Analysis of Steady-State Protein Levels
For measurement of steady-state protein levels, cells were either untreated or treated for 24 h with protease inhibitor MG132 (20 μM, Sigma), lysosome inhibitor chloroquine (CQ, 100 μM, Sigma), autophagy inhibitor 3-methyl-adenine (3MA, 10 mM, Sigma), or 0.1 % dimethylsulfoxide (DMSO, Fisher) as a vehicle control. Cells were then lysed with 1.1 % SDS, and protein concentrations were determined using a bicinchoninic acid (BCA) Assay Kit (Pierce). Equal amounts of total proteins from each lysate were subjected to SDS-PAGE and immunoblotting using the indicated antibodies. The protein levels of SOD1 WT or mutants were quantified as described [40] and then normalized to the corresponding β-actin levels in the same lysates.
Assessment of Aggresome Formation and Lysosome Positioning
Transfected SH-SY5Y cells or primary cortical neurons were incubated in the presence or absence of 5 μM lactacystin for 16 h, and then processed for fluorescence confocal microscopy to assess aggresome formation as described previously [35]. At least 75–100 transfected cells per experimental condition were randomly selected and scored for the presence of a SOD1-containing aggresome in a blinded manner, and each experiment was repeated at least three times. For analysis of lysosome positioning, the intracellular distribution of lysosomes was visualized by immunostaining with anti-LAMP2 antibody.

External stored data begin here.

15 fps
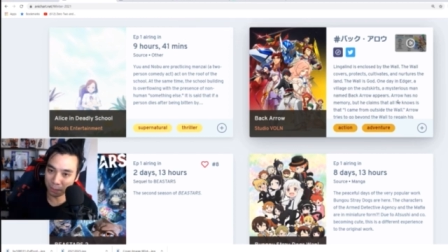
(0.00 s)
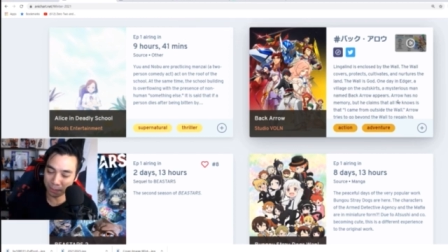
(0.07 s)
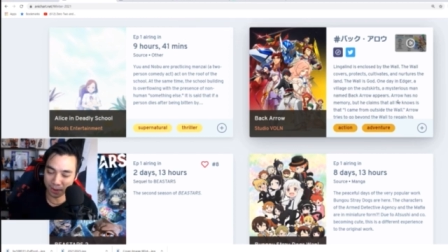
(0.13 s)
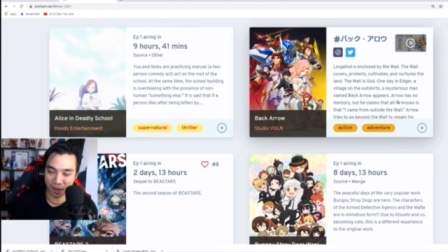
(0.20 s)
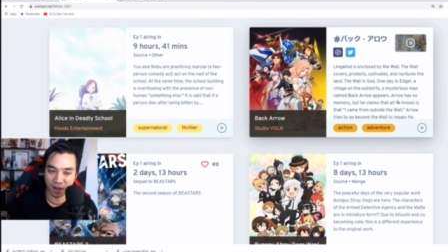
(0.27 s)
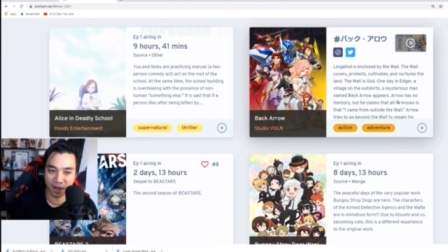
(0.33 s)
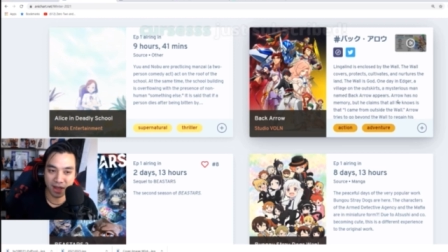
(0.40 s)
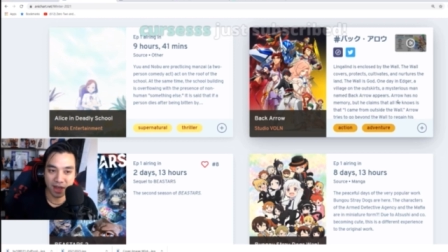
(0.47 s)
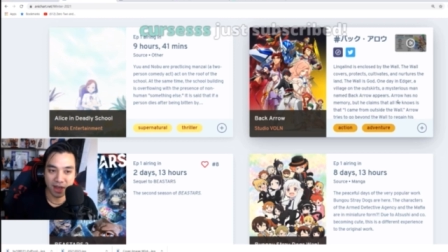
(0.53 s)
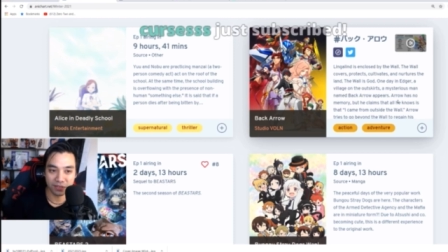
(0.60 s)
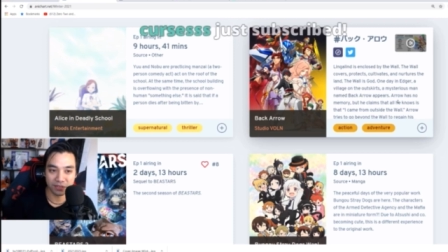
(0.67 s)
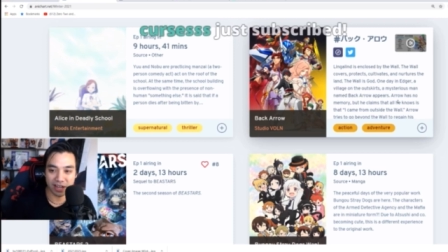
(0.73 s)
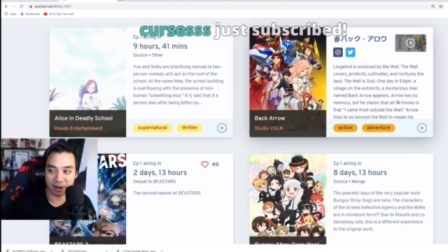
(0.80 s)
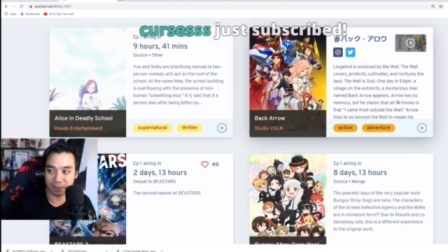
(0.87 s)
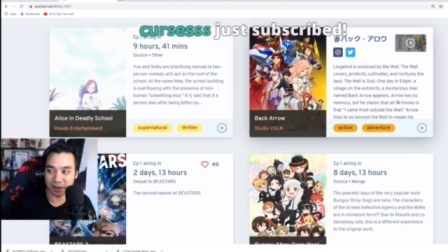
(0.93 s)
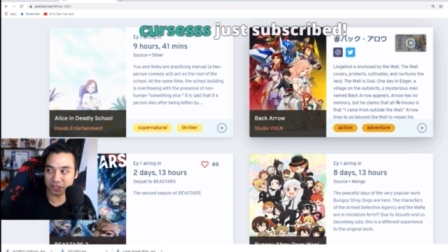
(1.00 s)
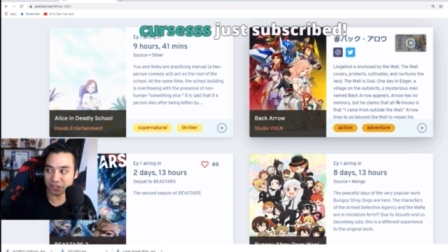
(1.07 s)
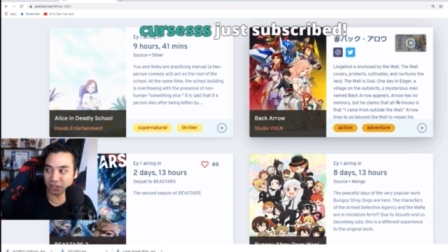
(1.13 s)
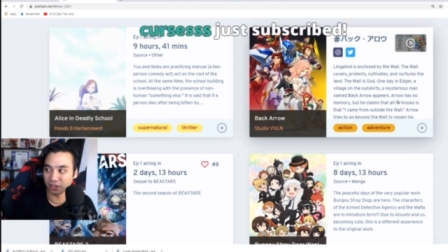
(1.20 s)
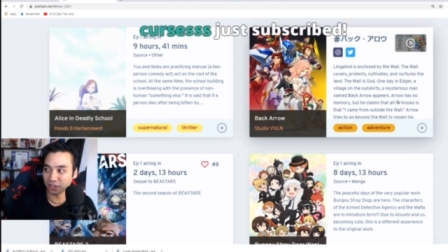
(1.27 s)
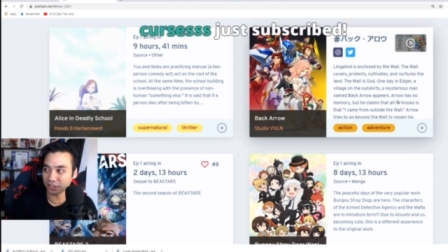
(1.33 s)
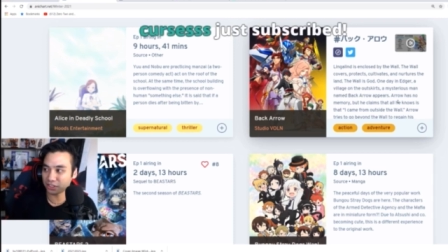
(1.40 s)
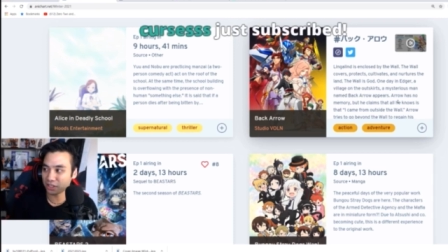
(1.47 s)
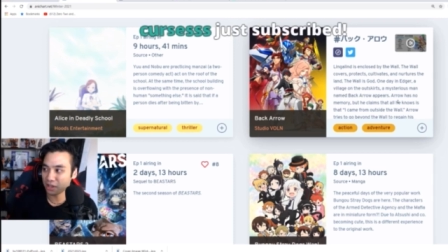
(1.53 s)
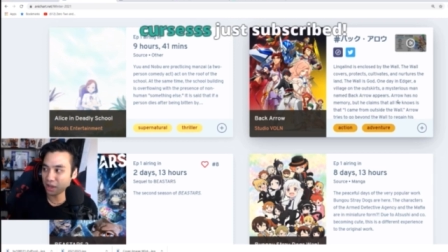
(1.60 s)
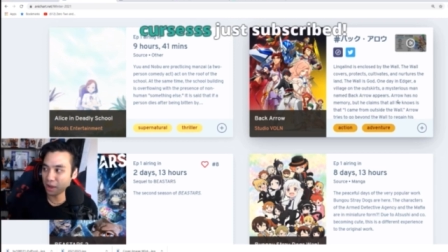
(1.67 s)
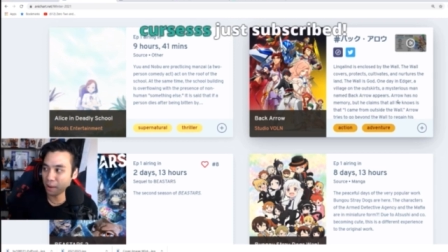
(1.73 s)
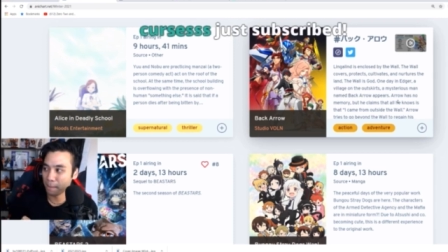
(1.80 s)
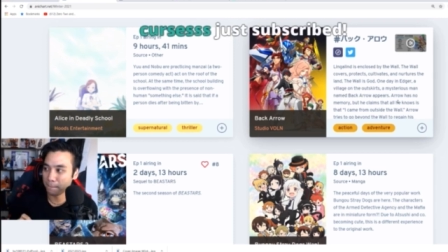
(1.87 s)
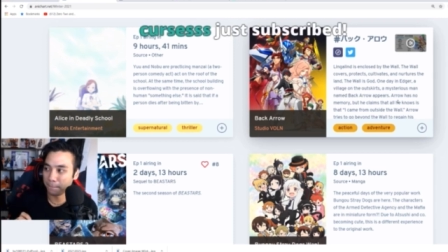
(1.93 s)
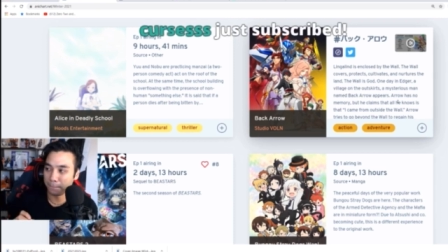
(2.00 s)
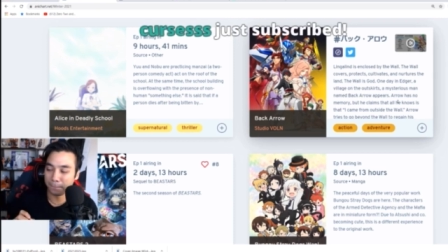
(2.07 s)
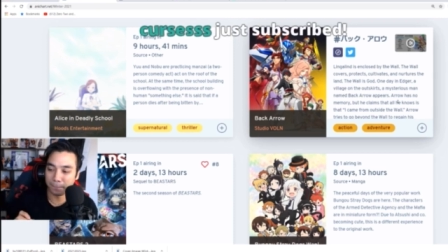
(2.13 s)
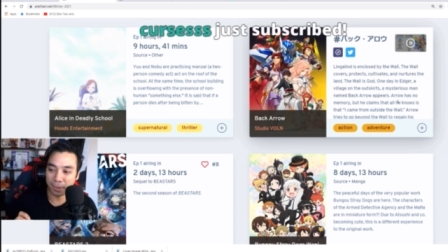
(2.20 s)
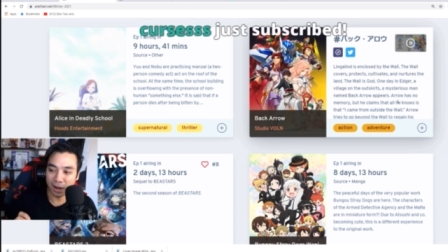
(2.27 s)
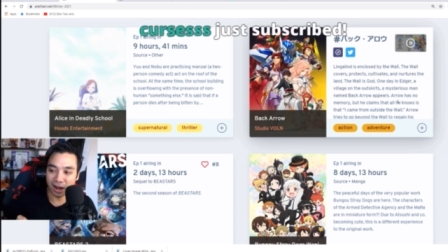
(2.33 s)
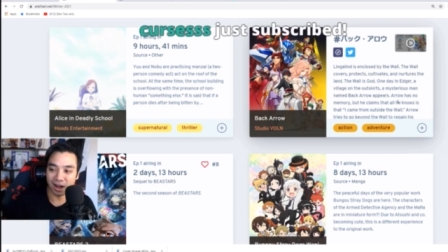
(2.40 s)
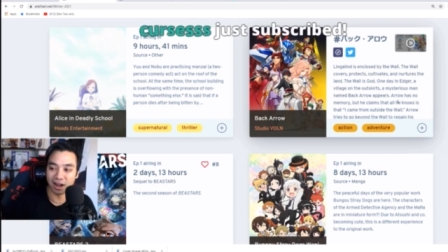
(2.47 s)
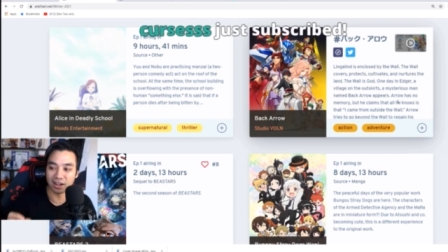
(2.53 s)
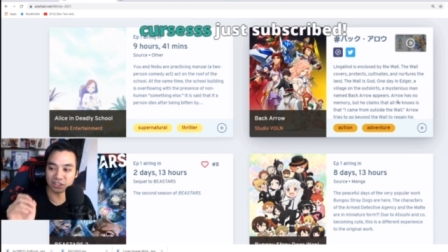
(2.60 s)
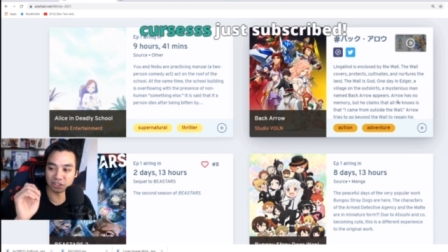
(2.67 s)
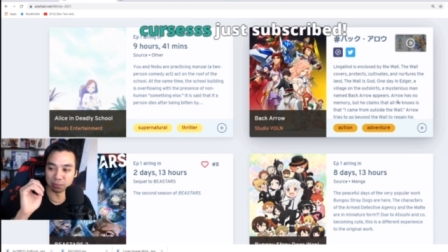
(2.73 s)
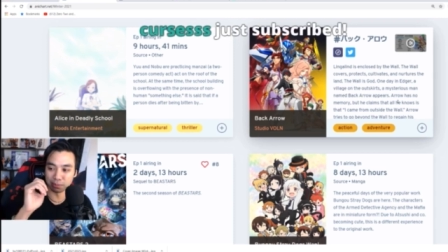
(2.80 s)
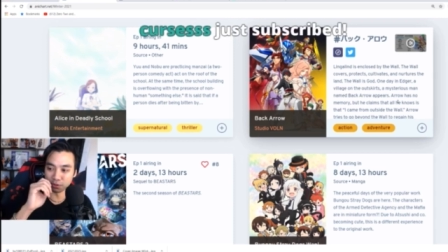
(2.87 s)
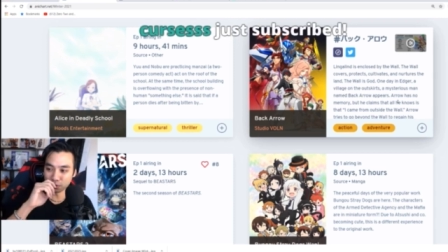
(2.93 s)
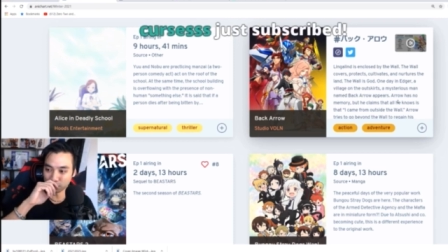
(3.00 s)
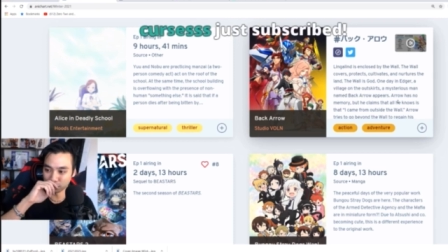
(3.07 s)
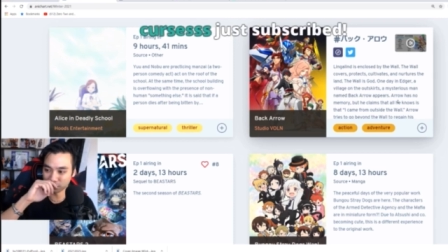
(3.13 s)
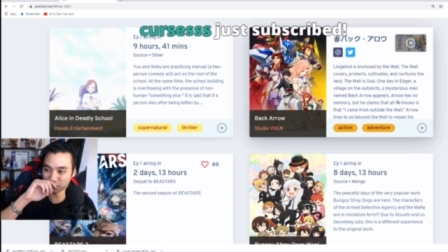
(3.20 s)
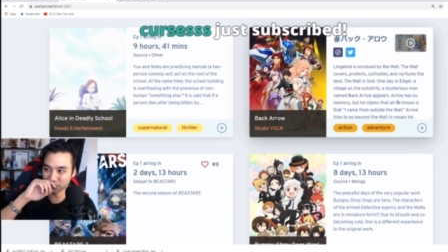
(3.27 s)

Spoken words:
But the animation looked passable.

Analysis of Aggresome Clearance
Aggresome clearance analysis was performed as described [50, 51]. In brief, transfected SH-SY5Y cells were first treated with 5 μM lactacystin for 16 h to allow formation of mutant SOD1 aggresomes. After washing with the media to remove lactacystin, one subset of treated cells was immediately processed for fluorescence microscopy to visualize mutant SOD1 aggresomes, and three parallel subsets of identically treated cells were allowed to recover for 24 h in normal media containing 0.1 % DMSO (vehicle), 100 nM rapamycin (Sigma), or 10 mM 3MA (Sigma). Following 24 h recovery, cells were processed for evaluation of remaining aggresomes. Quantification was carried out in a blinded manner from randomly selected 75–100 transfected cells in each group, and experiments were repeated at least three times.
Statistical Analysis
Data were analyzed by unpaired two-tailed Student’s t test or one- or two-way ANOVA followed by Tukey’s post hoc analysis, and P<0.05 was considered statistically significant. Results are expressed as mean±SEM from at least three independent experiments.
Results
Parkin Protects Cells Against Misfolded SOD1-Induced Toxicity
To determine whether parkin has a role in cytoprotection against misfolded SOD1-induced toxicity, we examined the effects of exogenous parkin on cell viability of human SH-SY5Y cells expressing wild-type SOD1, ALS-linked SOD1 A4V, or G93A mutant proteins in the absence or presence of proteasome inhibition by MG132. Measurement of the extent of cell death using the lactate dehydrogenase (LDH) release assay (Fig. 1a) revealed that expression of SOD1 A4V or G93A mutant, but not SOD1 WT, induced cytotoxicity, which was exacerbated by MG132 treatment, consistent with previous reports [52–57]. We found that expression of exogenous parkin significantly reduced the cytotoxicity induced by SOD1 A4V or G93A mutant under both basal and MG132-treated conditions (Fig. 1a). Similar results were also obtained in independent experiments that assessed the effects of exogenous parkin on vulnerability of SH-SY5Y cells to mutant SOD1-mediated cell death using apoptotic nuclear morphology analysis (Fig. 1b, c). Together, these data indicate a cytoprotective role of parkin against misfolded SOD1-induced toxicity.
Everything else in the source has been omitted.